Peter Bart: Did Edgar Wright Rewrite The Movie Soundtrack Rules With ‘Baby Driver’?

Baby Driver is either the hippest new action movie around or, as one critic calls it, “an overlong music video,” but in either case it redefines how movies and music dynamically inter-connect. “It’s an exercise in syncopating an entire movie to music,” in the words of Modi Wiczyk, whose company, MRC, co-funded the summer sleeper that’s already challenging road-weary franchise movies this summer.

Some filmgoers who are not music buffs may wonder how director Edgar Wright’s fertile imagination connected the 1995 “Bellbottoms” to car chases or “Blue Song” to bank heists, but these synergies may become clearer if they see a new documentary titled Score, which opened in a few theaters this week. The film examines the chemistry between filmmakers and composers in innovating themes and random sounds to enhance the storytelling process. “The terrifying reality about a film score is simply that you absolutely have to get it right,” observes Jim Cameron in the doc (he got it right in Titanic and Avatar).

In Score, writer-director Matt Schrader transports us from the early days of the Wurlitzer through Max Steiner’s introduction of the “big orchestra sound” in the first King Kong to Ennio Morriconi’s bold use of the guitar in his spaghetti Westerns to Trent Reznor’s electronic innovations in The Social Network and Danny Elfman’s in Tim Burton’s Batman.

The doc reminds us of those moments when composers delivered magical themes that became signatures to films: John Barry’s exhilarating blasts in the Bond movies, John Williams’ ominous subterranean throbbing in Jaws, or the violin-driven shrieks in Hitchcock’s shower scene in Psycho. What would The Godfather have been like without Nino Rota’s brooding theme, and could E.T. have ended on such a high without Williams’ orchestral orgasm?

Schrader is so eager to praise Hollywood’s celebrated and very well paid musical practitioners that he overlooks the excesses of the moment. Where Wurlitzers once injected gentle melodies into silent films, orchestras and synthesizers today relentlessly hammer audiences in a desperate effort to impose tension and suspense where none exists — the pounding wall-to-wall scores of The Mummy or the Pirates Of The Caribbean movies are classic examples.

But the doc also affords composers a chance to explain the frustrations on their side of their craft: how to read the minds of directors who have no idea what they want musically, or how to keep them from changing their minds at the eleventh hour by throwing out entire scores (as in Chinatown).

Film composers have their own idiosyncratic habits: some like to conduct their studio orchestras, others prefer to hide in the mixing room; some rely heavily on the work of assistants (even farming out work from time to time), while others seem focused on enhancing their own brands (like Hans Zimmer).

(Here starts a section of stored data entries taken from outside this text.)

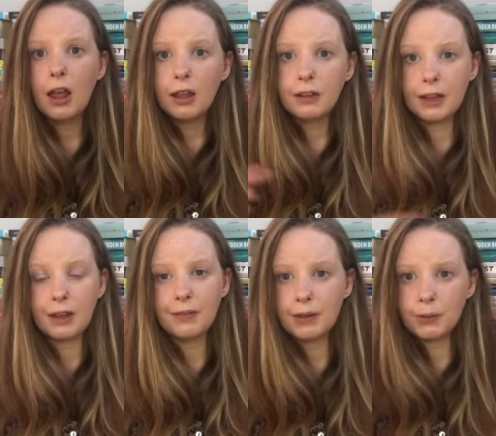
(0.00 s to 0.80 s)
So
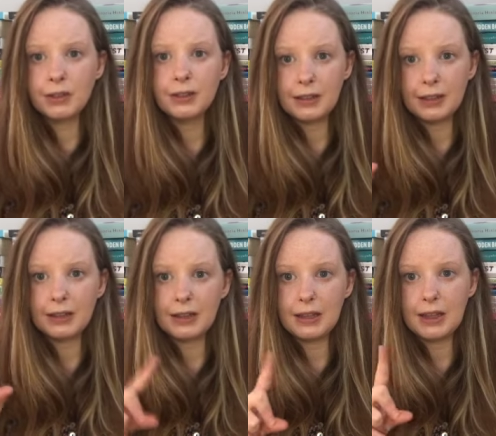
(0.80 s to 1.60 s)
if you want to see
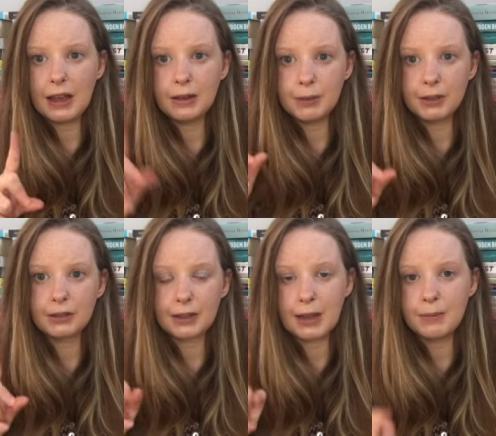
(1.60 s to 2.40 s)
the other books
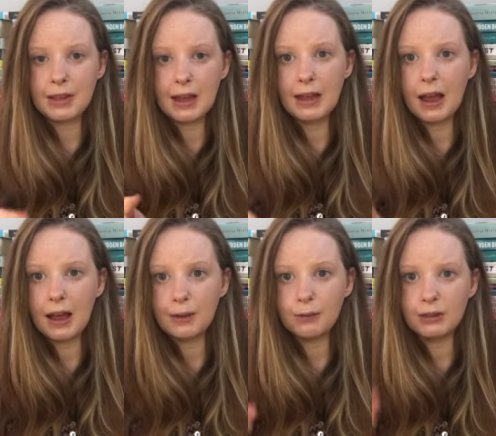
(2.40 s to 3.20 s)
that came in there,
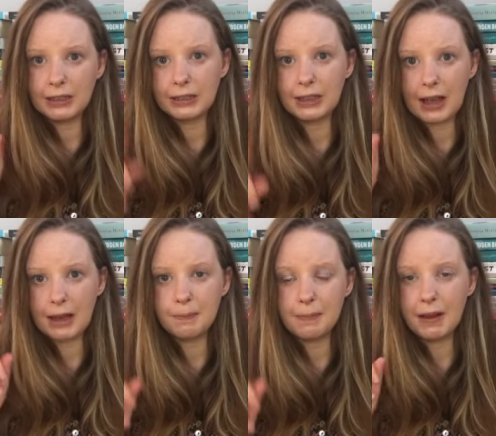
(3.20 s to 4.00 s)
I will link to
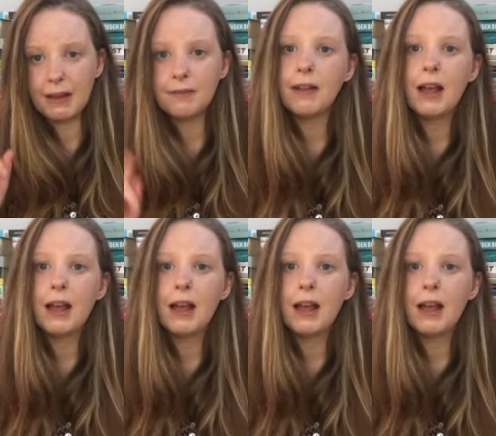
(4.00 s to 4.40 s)
that above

I understand why composers, too, want to be famous, but I, for one, had never heard of A.R. Rahman before I saw (and heard) Slumdog Millionaire and hadn’t appreciated the talents of Giorgio Moroder until Midnight Express.

Arguably the contributions of the music mavens in “selling” their action scenes have become all the more important given Hollywood’s dependence on overseas markets.

Would franchise movies be having the same impact in the Chinese market, for example, if not for their reliance on special effects and booming scores rather than stilted dialogue? The combined grosses of The Mummy and the latest iterations of the Fast And The Furious and Pirates franchises have grossed a disappointing $454 million the U.S. compared with $654 million in China, so perhaps franchise fatigue needs noisy scores as part of their “sell.”

Baby Driver, which tucks action into its high-energy score, on the other hand, has sparked exuberance among domestic audiences – something not generated by the fatigued franchises. Somewhere between 30-71 numbers (depending on how you count them) are pulsing through the earbuds of Baby (played by Ansel Elgort) and exploding into the auditoriums of the plexes. We learn that Baby suffers from a ringing in his ears as a result of a childhood accident – a condition that he is inadvertently conveying to members of his audience, who may not share his choice in music or in cameos from Sky Ferreira, Killer Mike, Big Boi or Danger Mouse (he contributes an original song appropriately titled “Chase Me”). The score by Steve Price consists as a sort of cross-fader connecting the songs.

The job of integrating action to song belongs to Ryan Heffington, a music video veteran. In one scene, for example, Baby actually instructs his comrades to hold back on jumping out of the car to start a heist until the next number kicks in.

Does all this work? It is clearly working big time for the younger demos.

But veteran critic Anthony Lane of the New Yorker calls Baby Driver more of a video than a movie – in fact it’s “a club sandwich for the senses.” I think he might occasionally be longing for the old Wurlitzers.